**Work order**.
Only the text should be kept: print every entry below exactly and leave each image out.

**Dataset excerpts**.

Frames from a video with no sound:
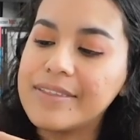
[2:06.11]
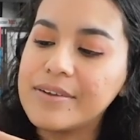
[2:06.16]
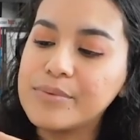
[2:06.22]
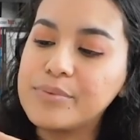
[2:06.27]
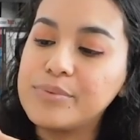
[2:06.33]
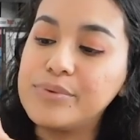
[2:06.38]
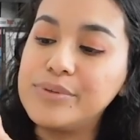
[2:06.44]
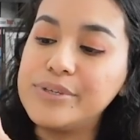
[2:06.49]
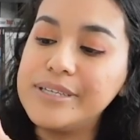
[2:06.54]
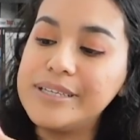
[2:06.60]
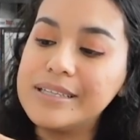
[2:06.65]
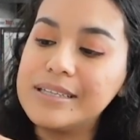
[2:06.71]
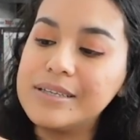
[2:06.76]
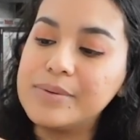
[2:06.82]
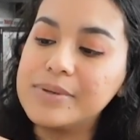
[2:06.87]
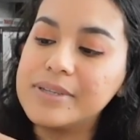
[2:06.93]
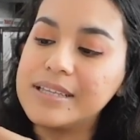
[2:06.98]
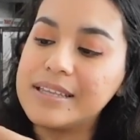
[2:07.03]
they're
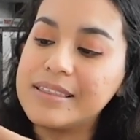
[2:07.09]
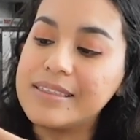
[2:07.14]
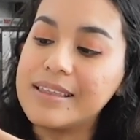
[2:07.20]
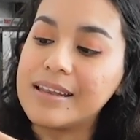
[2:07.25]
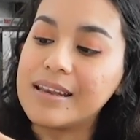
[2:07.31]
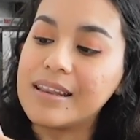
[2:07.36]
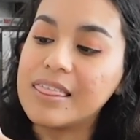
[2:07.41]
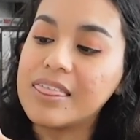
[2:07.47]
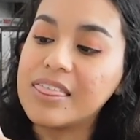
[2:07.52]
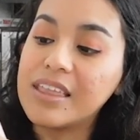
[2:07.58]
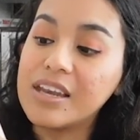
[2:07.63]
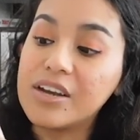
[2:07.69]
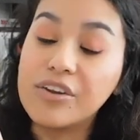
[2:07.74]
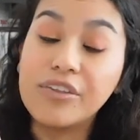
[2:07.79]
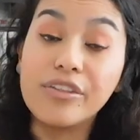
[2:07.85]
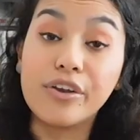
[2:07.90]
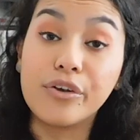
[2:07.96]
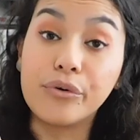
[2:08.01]
really, really thin,
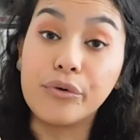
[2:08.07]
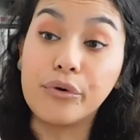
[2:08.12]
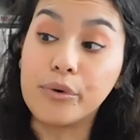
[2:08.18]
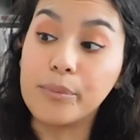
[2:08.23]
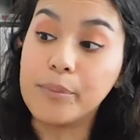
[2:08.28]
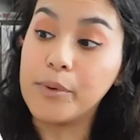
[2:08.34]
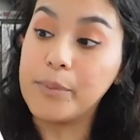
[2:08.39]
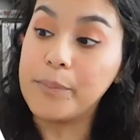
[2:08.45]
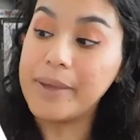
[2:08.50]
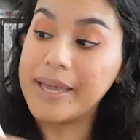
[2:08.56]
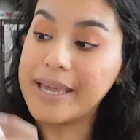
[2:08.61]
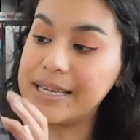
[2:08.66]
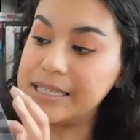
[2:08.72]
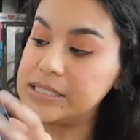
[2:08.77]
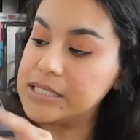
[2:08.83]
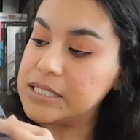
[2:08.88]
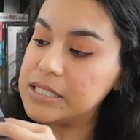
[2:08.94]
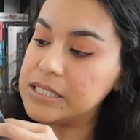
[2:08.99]
thinner than normal
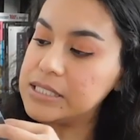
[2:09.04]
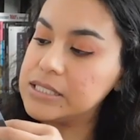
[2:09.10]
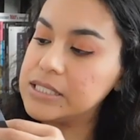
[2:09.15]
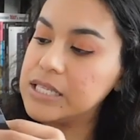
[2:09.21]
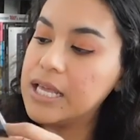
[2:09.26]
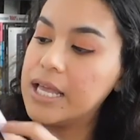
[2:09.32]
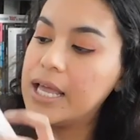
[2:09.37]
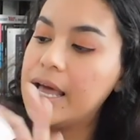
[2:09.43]
pages.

**Answer box**.
Frames from a video with no sound:
[2:06.11]
[2:06.16]
[2:06.22]
[2:06.27]
[2:06.33]
[2:06.38]
[2:06.44]
[2:06.49]
[2:06.54]
[2:06.60]
[2:06.65]
[2:06.71]
[2:06.76]
[2:06.82]
[2:06.87]
[2:06.93]
[2:06.98]
[2:07.03]
they're
[2:07.09]
[2:07.14]
[2:07.20]
[2:07.25]
[2:07.31]
[2:07.36]
[2:07.41]
[2:07.47]
[2:07.52]
[2:07.58]
[2:07.63]
[2:07.69]
[2:07.74]
[2:07.79]
[2:07.85]
[2:07.90]
[2:07.96]
[2:08.01]
really, really thin,
[2:08.07]
[2:08.12]
[2:08.18]
[2:08.23]
[2:08.28]
[2:08.34]
[2:08.39]
[2:08.45]
[2:08.50]
[2:08.56]
[2:08.61]
[2:08.66]
[2:08.72]
[2:08.77]
[2:08.83]
[2:08.88]
[2:08.94]
[2:08.99]
thinner than normal
[2:09.04]
[2:09.10]
[2:09.15]
[2:09.21]
[2:09.26]
[2:09.32]
[2:09.37]
[2:09.43]
pages.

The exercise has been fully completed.